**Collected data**
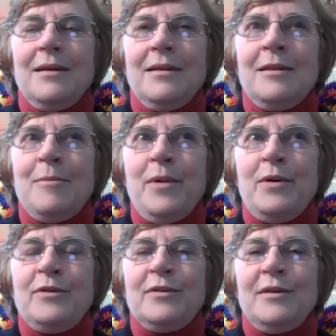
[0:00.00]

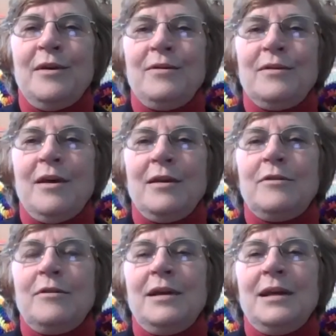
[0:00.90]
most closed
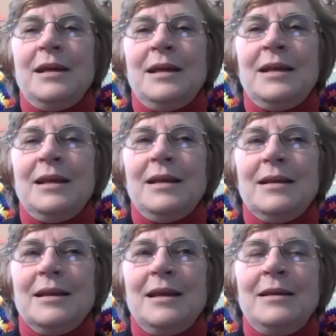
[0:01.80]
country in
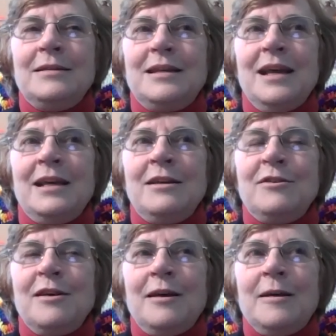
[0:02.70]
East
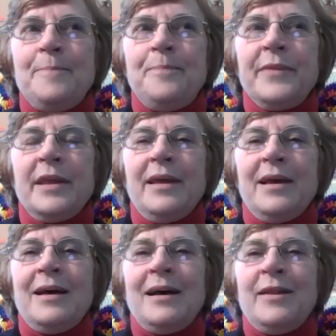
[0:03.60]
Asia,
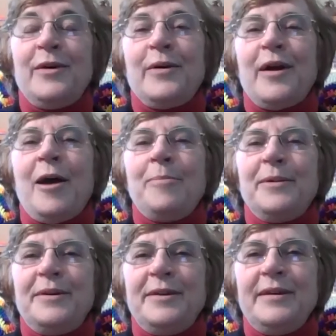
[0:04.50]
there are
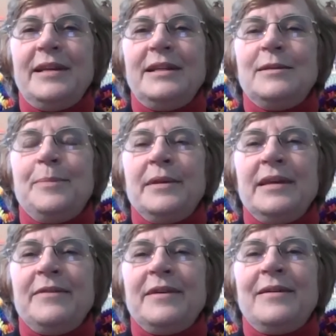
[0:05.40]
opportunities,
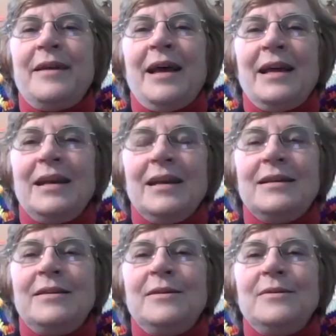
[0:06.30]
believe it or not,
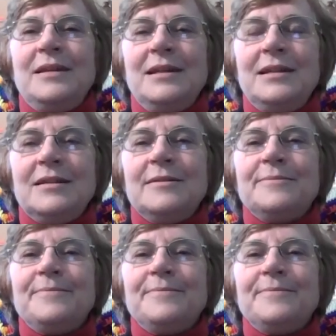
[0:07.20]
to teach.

**Exercise aim**
All of the entries, apart from the pictures, must be returned exactly.

**Result of this exercise**
[0:00.00]

[0:00.90]
most closed
[0:01.80]
country in
[0:02.70]
East
[0:03.60]
Asia,
[0:04.50]
there are
[0:05.40]
opportunities,
[0:06.30]
believe it or not,
[0:07.20]
to teach.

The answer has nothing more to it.